DESCRIPTION OF THE TASK: With the line containing "[00:00:01.80 to 00:00:02.70]" as the final line, restate exactly every line of the data below from the first one onward, and copy no pictures.
Top of EXERCISE DATA
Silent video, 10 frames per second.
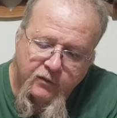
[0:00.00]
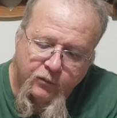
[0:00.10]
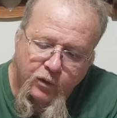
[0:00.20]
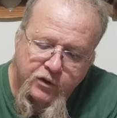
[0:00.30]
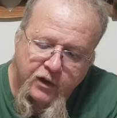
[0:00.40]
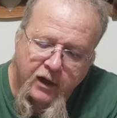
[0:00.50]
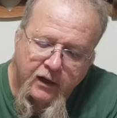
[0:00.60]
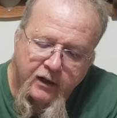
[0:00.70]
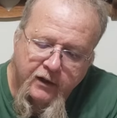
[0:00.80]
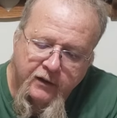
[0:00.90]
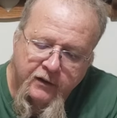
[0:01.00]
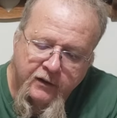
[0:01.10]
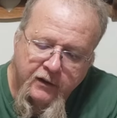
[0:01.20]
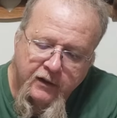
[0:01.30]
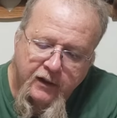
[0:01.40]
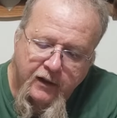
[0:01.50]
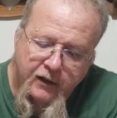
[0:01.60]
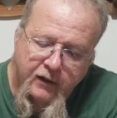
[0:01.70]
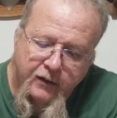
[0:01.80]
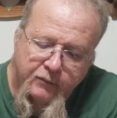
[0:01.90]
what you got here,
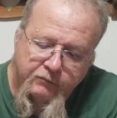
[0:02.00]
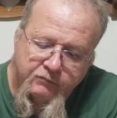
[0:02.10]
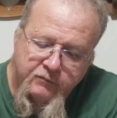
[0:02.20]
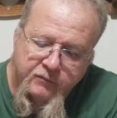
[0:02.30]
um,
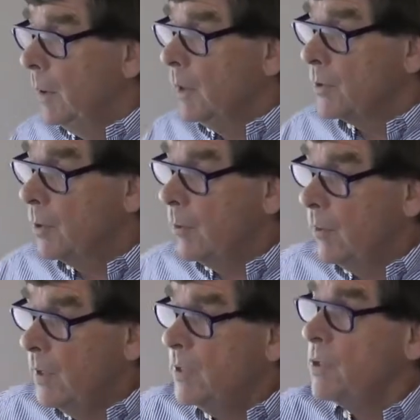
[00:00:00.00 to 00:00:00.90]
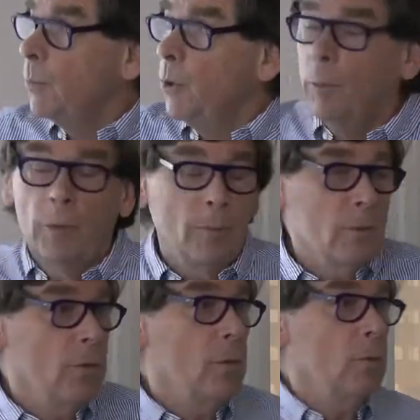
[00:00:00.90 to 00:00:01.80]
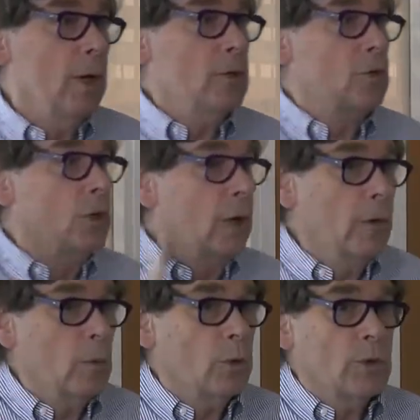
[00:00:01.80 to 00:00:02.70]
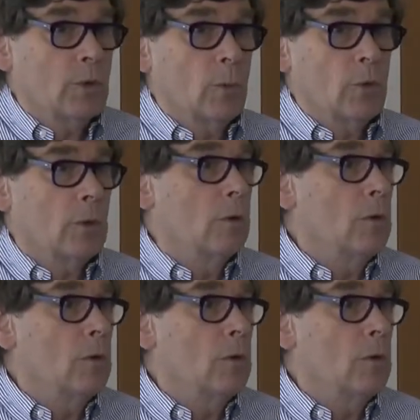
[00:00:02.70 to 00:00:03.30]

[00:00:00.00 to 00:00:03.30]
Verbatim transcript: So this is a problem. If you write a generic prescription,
Bottom of EXERCISE DATA
ANSWER FOR THE TASK:
Silent video, 10 frames per second.
[0:00.00]
[0:00.10]
[0:00.20]
[0:00.30]
[0:00.40]
[0:00.50]
[0:00.60]
[0:00.70]
[0:00.80]
[0:00.90]
[0:01.00]
[0:01.10]
[0:01.20]
[0:01.30]
[0:01.40]
[0:01.50]
[0:01.60]
[0:01.70]
[0:01.80]
[0:01.90]
what you got here,
[0:02.00]
[0:02.10]
[0:02.20]
[0:02.30]
um,
[00:00:00.00 to 00:00:00.90]
[00:00:00.90 to 00:00:01.80]
[00:00:01.80 to 00:00:02.70]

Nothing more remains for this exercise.